DATA FOR PROCESSING:
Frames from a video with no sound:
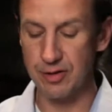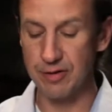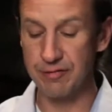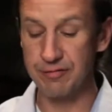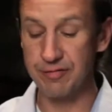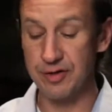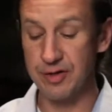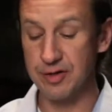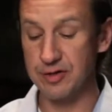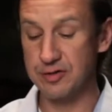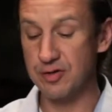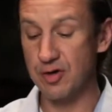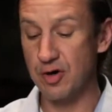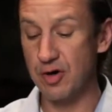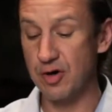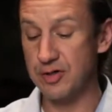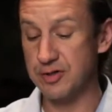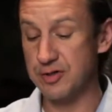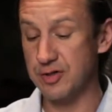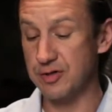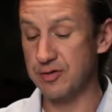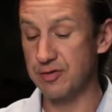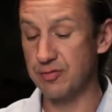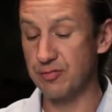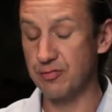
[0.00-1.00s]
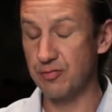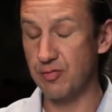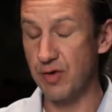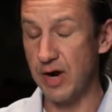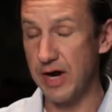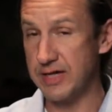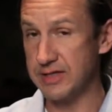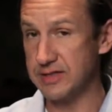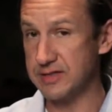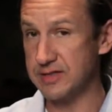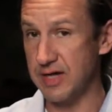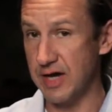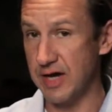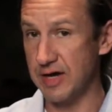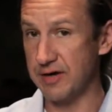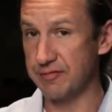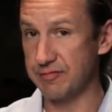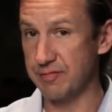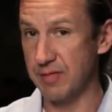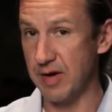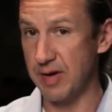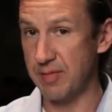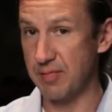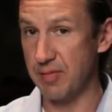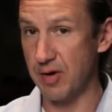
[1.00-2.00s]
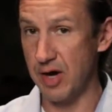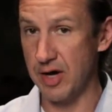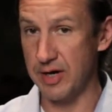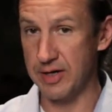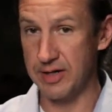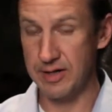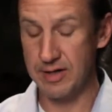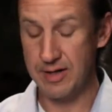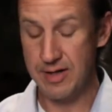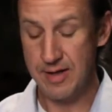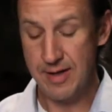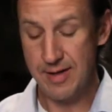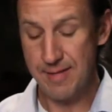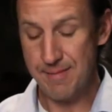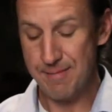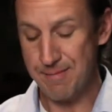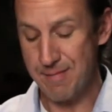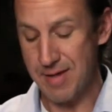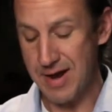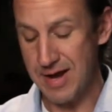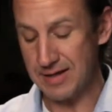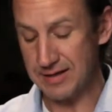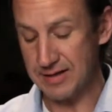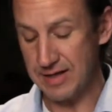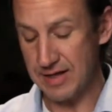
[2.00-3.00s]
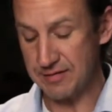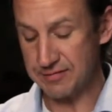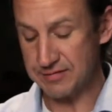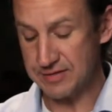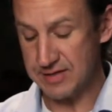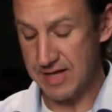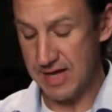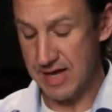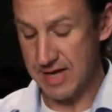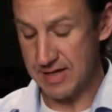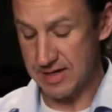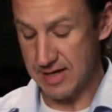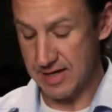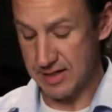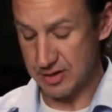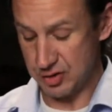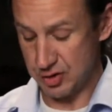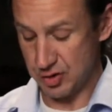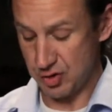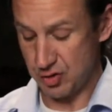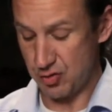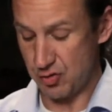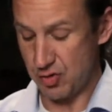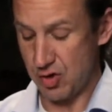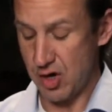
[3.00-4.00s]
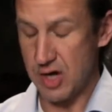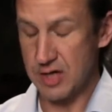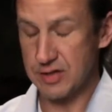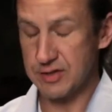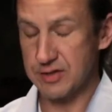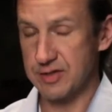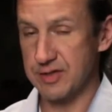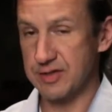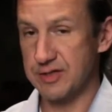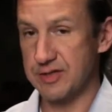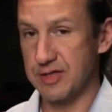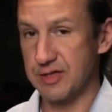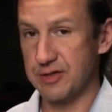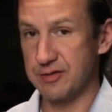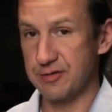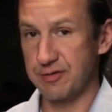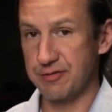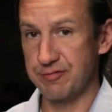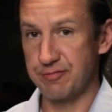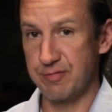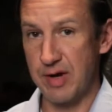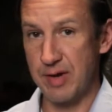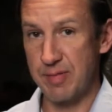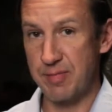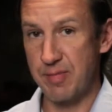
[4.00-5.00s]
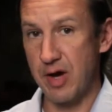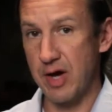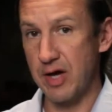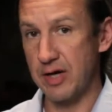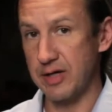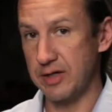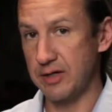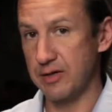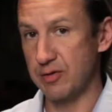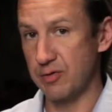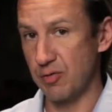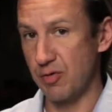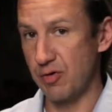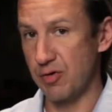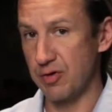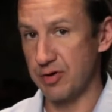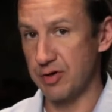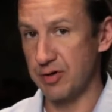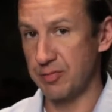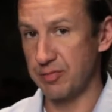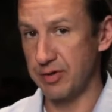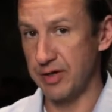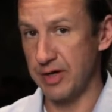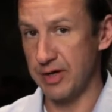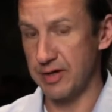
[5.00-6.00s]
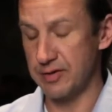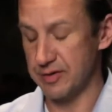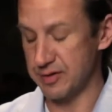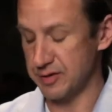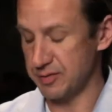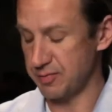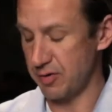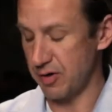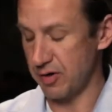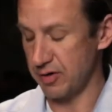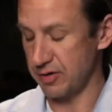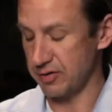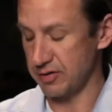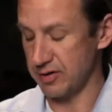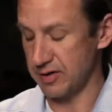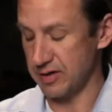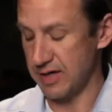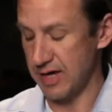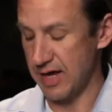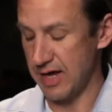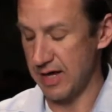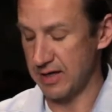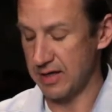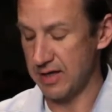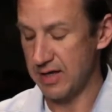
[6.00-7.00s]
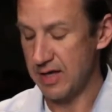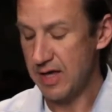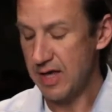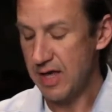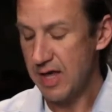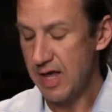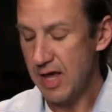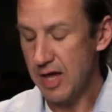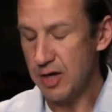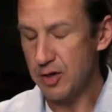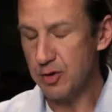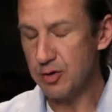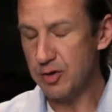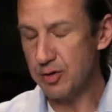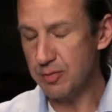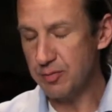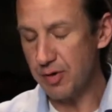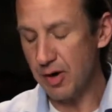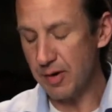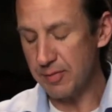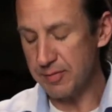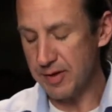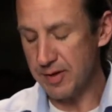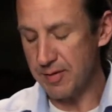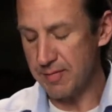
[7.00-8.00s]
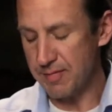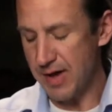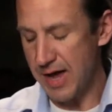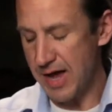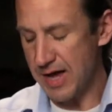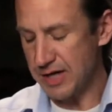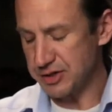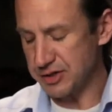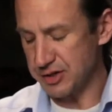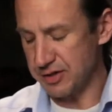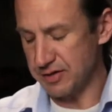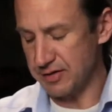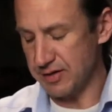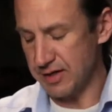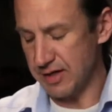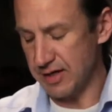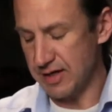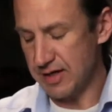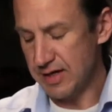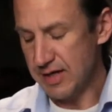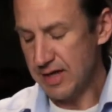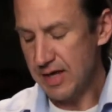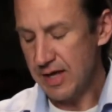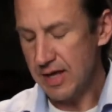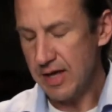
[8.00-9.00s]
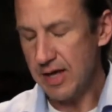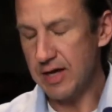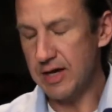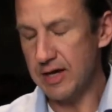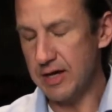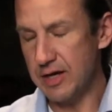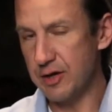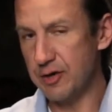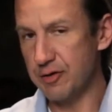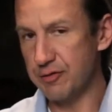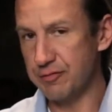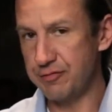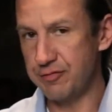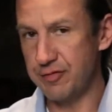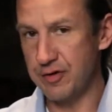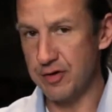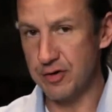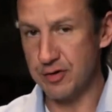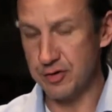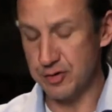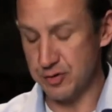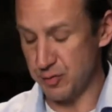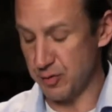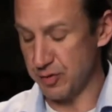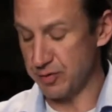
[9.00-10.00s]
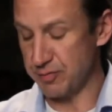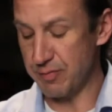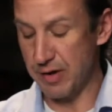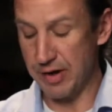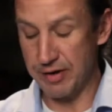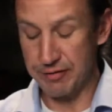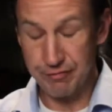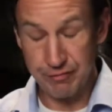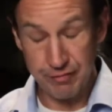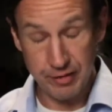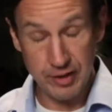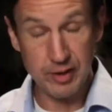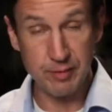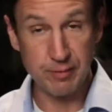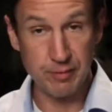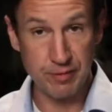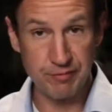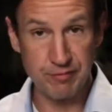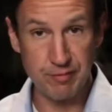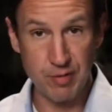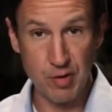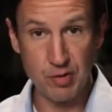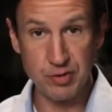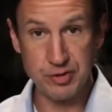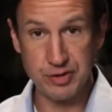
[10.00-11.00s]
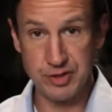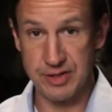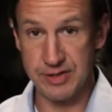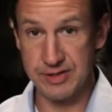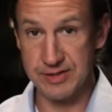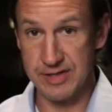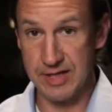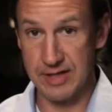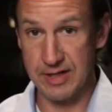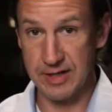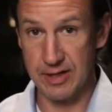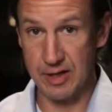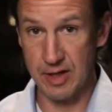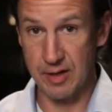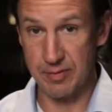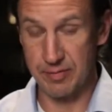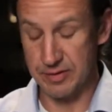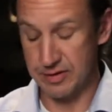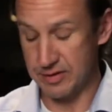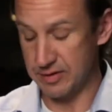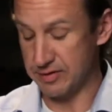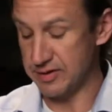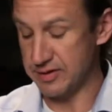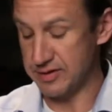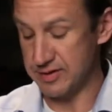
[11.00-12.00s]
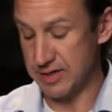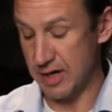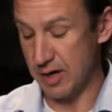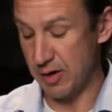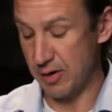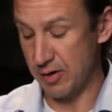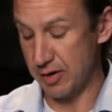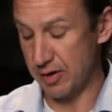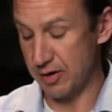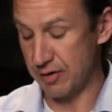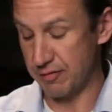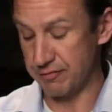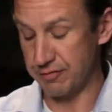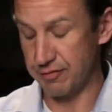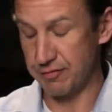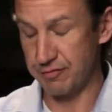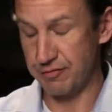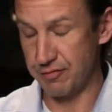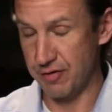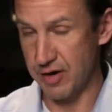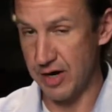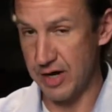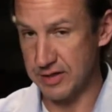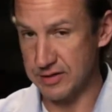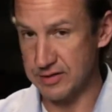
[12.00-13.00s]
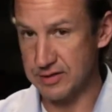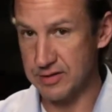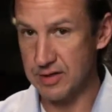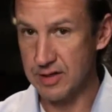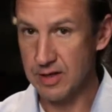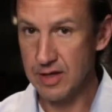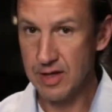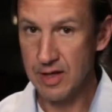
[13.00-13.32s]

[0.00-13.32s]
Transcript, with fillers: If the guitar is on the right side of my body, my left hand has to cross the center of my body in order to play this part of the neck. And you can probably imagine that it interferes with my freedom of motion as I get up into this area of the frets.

PROBLEM TO WORK ON: The answer must be every line of the listing that holds the word "with".

TASK OUTPUT:
Frames from a video with no sound:
Transcript, with fillers: If the guitar is on the right side of my body, my left hand has to cross the center of my body in order to play this part of the neck. And you can probably imagine that it interferes with my freedom of motion as I get up into this area of the frets.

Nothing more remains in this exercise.